The first half of the nineteenth century was for Germany a period of many fine-sounding philosophical formulæ: subjectivism, objectivism, subjective—objectivism; abstract, concrete, abstract-concrete; idealism, realism, idealism—realism; between pantheism and theism Krause inserted his pan-en-theism. In the midst of this uproar, in which the second-rate men shouted down the first-rate and made good their claim to their only true property, namely words, it is not surprising that a few modest clear thinkers, philosophers who preferred to think about realities, should have the worst of it and remain unheard and unnoticed, lost among the roaring crowd or labelled with a false ticket.
This, at least, seems to have been the lot of Friedrich Schleiermacher, whose æsthetic doctrine is amongst the least known although it is perhaps the most noteworthy of the day.
Schleiermacher delivered his first lectures on Æsthetic at Berlin University in 1819, and from that date he began to study the subject seriously with a view to writing a book on it. He repeated his lectures on two occasions, in 1825 and 1832-1833; but his death, which occurred in the following year, prevented him from carrying out his plan, and all we know of his thoughts on Æsthetic comes from his lectures, as collected by his pupils and published in 1842.[1] A Herbartian historian of Æsthetic, Zimmermann, attacks the posthumous work of Schleiermacher with real ferocity; after twenty pages of invective and sarcasm he concludes by asking, how could his pupils so dishonour their great master by publishing such a mass of waste paper, "all play upon words, sophistical conceits and dialectical subtleties"?[2] Nor was the idealistic historian Hartmann much more benevolent when he describes the work as "a confused mess in which, among much that is merely trivial, many half-truths and exaggerations, one can detect a few acute observations"; and says that, in order to make bearable "such unctuous afternoon sermons delivered by a preacher in his dotage," it must be shortened by three-quarters; and that, "as regards fundamental principles," it is simply useless, offering no innovations upon concrete idealism as presented by Hegel and others; and that, in any case, it seems impossible "to attach it to any line of thought except the Hegelian, to which Schleiermacher's contribution is only of second-rate importance." He further observes that Schleiermacher was primarily a theologian, and in philosophy more or less an amateur.[3] Now it cannot be denied that Schleiermacher's doctrine has reached us in a hazy form, by no means free from uncertainties and contradictions; and, which is more important, it is here and there affected for the worse by the influence of contemporary metaphysics. But, side by side with these defects, what excellent method, really scientific and philosophical; what a number of cornerstones well and truly laid; what wealth of new truths, and of difficulties and problems not suspected or discussed before his day!

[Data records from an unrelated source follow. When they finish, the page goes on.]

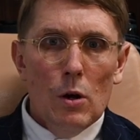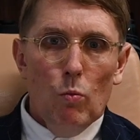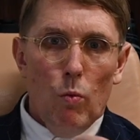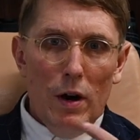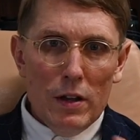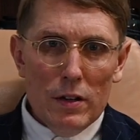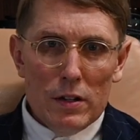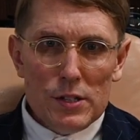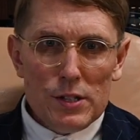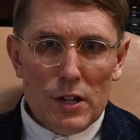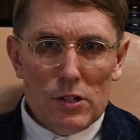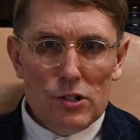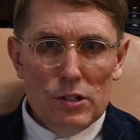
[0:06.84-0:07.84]
One of the
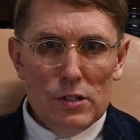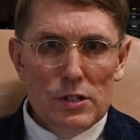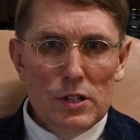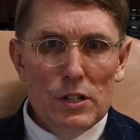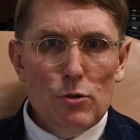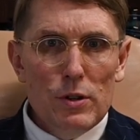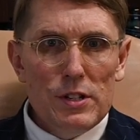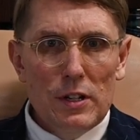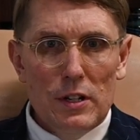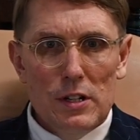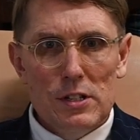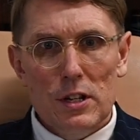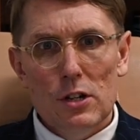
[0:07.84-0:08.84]
discussions, interesting
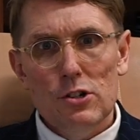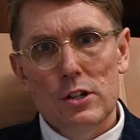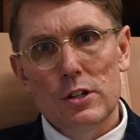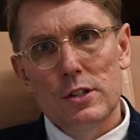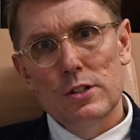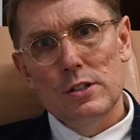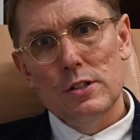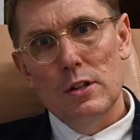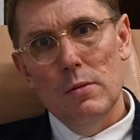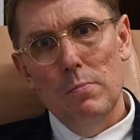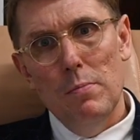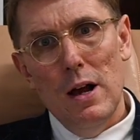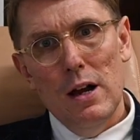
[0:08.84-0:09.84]
discussions
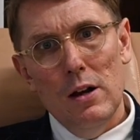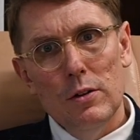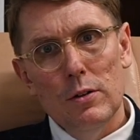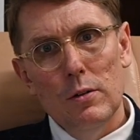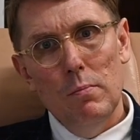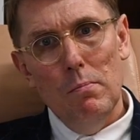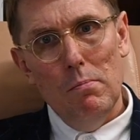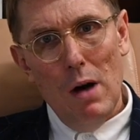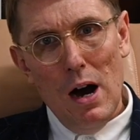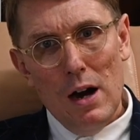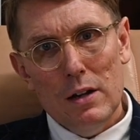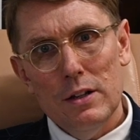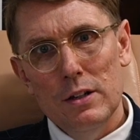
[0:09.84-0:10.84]
about
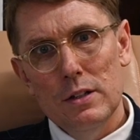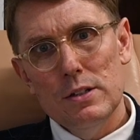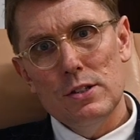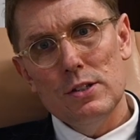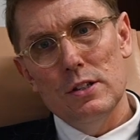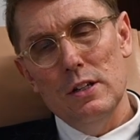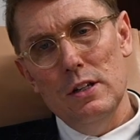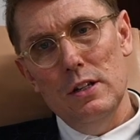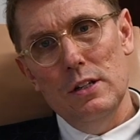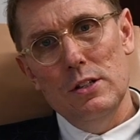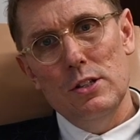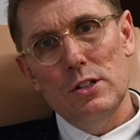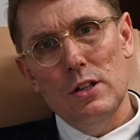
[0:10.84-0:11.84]
markets
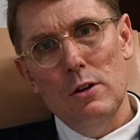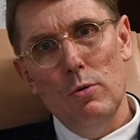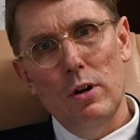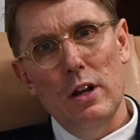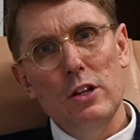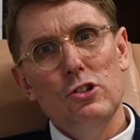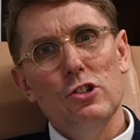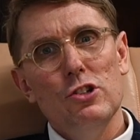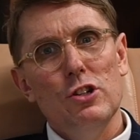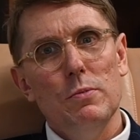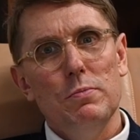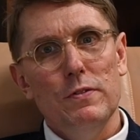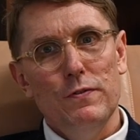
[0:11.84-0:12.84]
is their
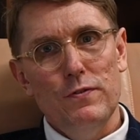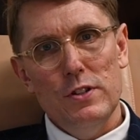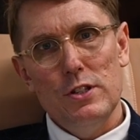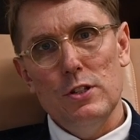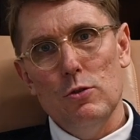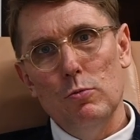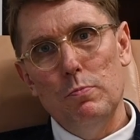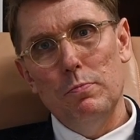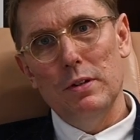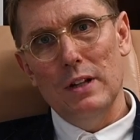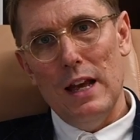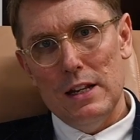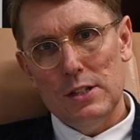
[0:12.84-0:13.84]
relationship to physical
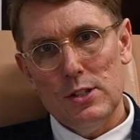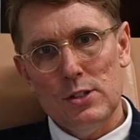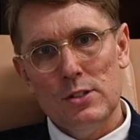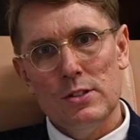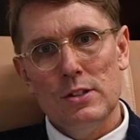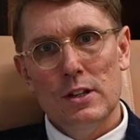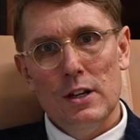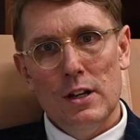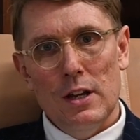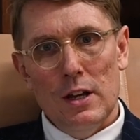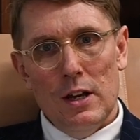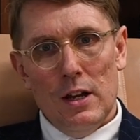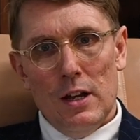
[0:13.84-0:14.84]
place.
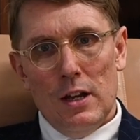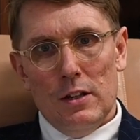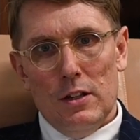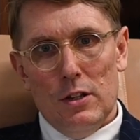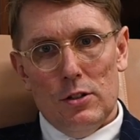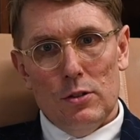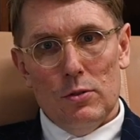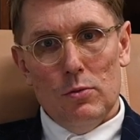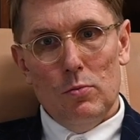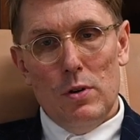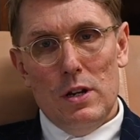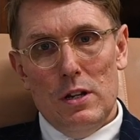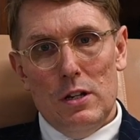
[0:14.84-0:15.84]
That
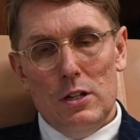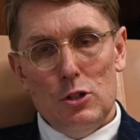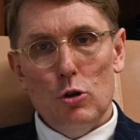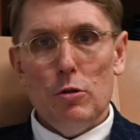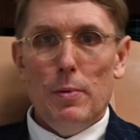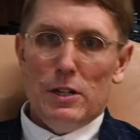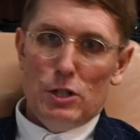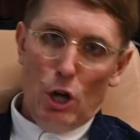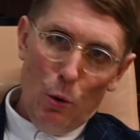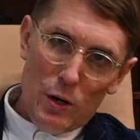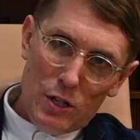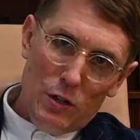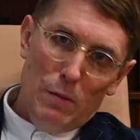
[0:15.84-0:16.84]
we talk about
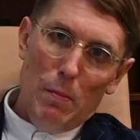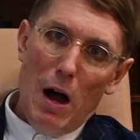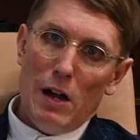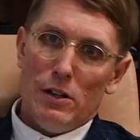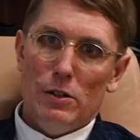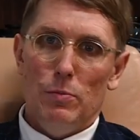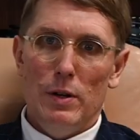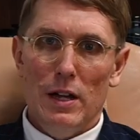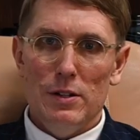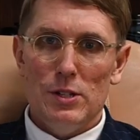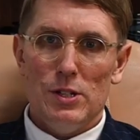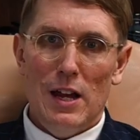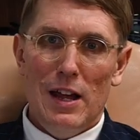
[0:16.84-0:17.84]
going to the market, we
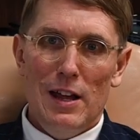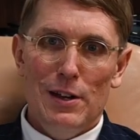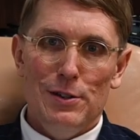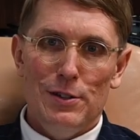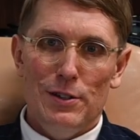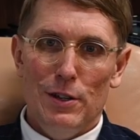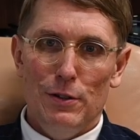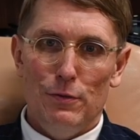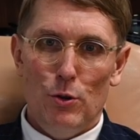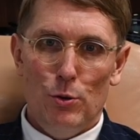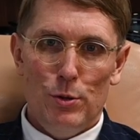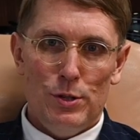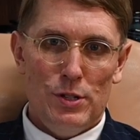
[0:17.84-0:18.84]
understand that, of
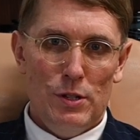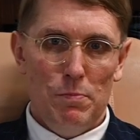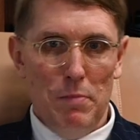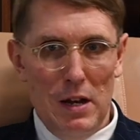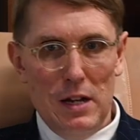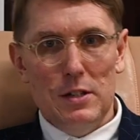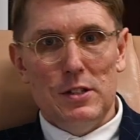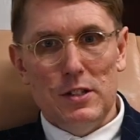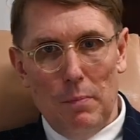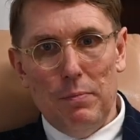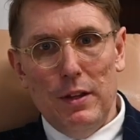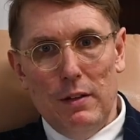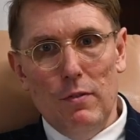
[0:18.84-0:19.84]
course, it means
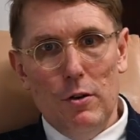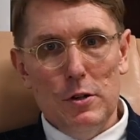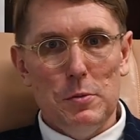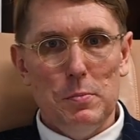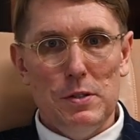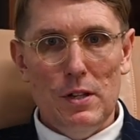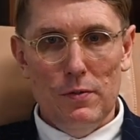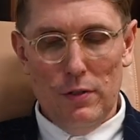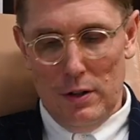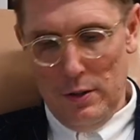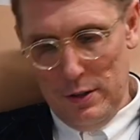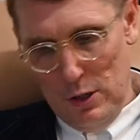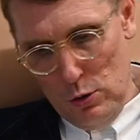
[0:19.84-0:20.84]
something very specific.
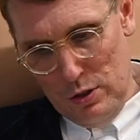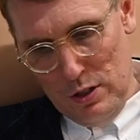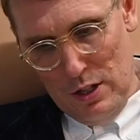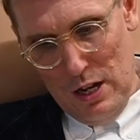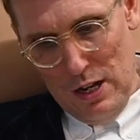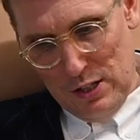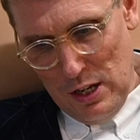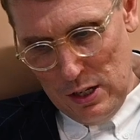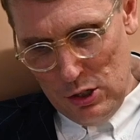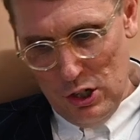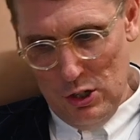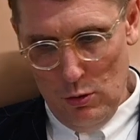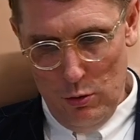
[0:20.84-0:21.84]
We go to the
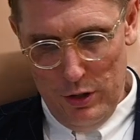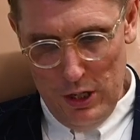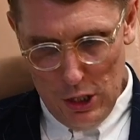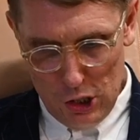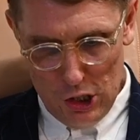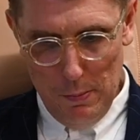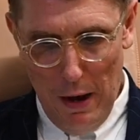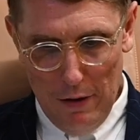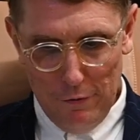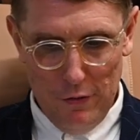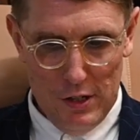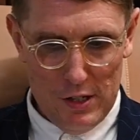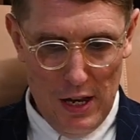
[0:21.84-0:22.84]
Asaichi or the Ichiba,
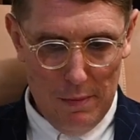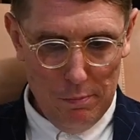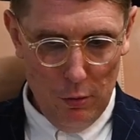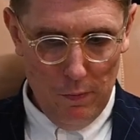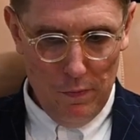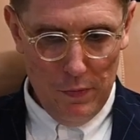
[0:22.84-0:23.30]
for example.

Schleiermacher considered Æsthetic as an essentially modern line of thought, and drew a sharp distinction between the Poetics of Aristotle, which never shakes itself free from the empirical standpoint of the maker of rules, and what Baumgarten tried to do in the eighteenth century. He praised Kant for having been the first truly to include Æsthetic among the philosophical sciences, and recognized that in Hegel artistic activity had attained the highest elevation by being brought into connexion and almost into equality with religion and philosophy. But he was not satisfied either with the followers of Baumgarten when they degenerated into the absurd attempt to construct a science or theory of sensuous pleasure, or with the Kantian point of view which made its principal aim the consideration of taste; or with the philosophy of Fichte, in which art became a means of education; or with the more widely received opinion which placed at the centre of Æsthetic the vague and equivocal concept of Beauty. Schiller pleased him by having called attention to the moment of artistic spontaneity or productiveness, and he praised Schelling for having laid stress on the importance of the figurative arts, which lend themselves less easily than poetry to facile and illusory moralistic interpretations.[4] Having with the utmost clearness excluded from Æsthetic the study of practical rules as empirical, and therefore irreducible to a science, he assigned to Æsthetic the task of determining the proper position of artistic activity in the scheme of ethics.[5]
To avoid falling into error over this terminology, we must call to mind that the philosophy of Schleiermacher followed the ancient traditions in its tripartite division into Dialectic, Ethics and Physics. Dialectic corresponds with ontology; Physics embraces all the sciences of natural facts; Ethics includes the study of all free activities of mankind (language, thought, art, religion and morality). Ethics represented to him not only the science of morality but what others name Psychology or, better still, the Science or Philosophy of the Spirit. This explanation once given, Schleiermacher's point of departure seems to be the only one just and permissible, and we shall not be surprised when he talks of will, of voluntary acts and so on, where others would have simply spoken of activity or spiritual energy; he even endows such expressions with a broader meaning than that conferred upon them by practical philosophy.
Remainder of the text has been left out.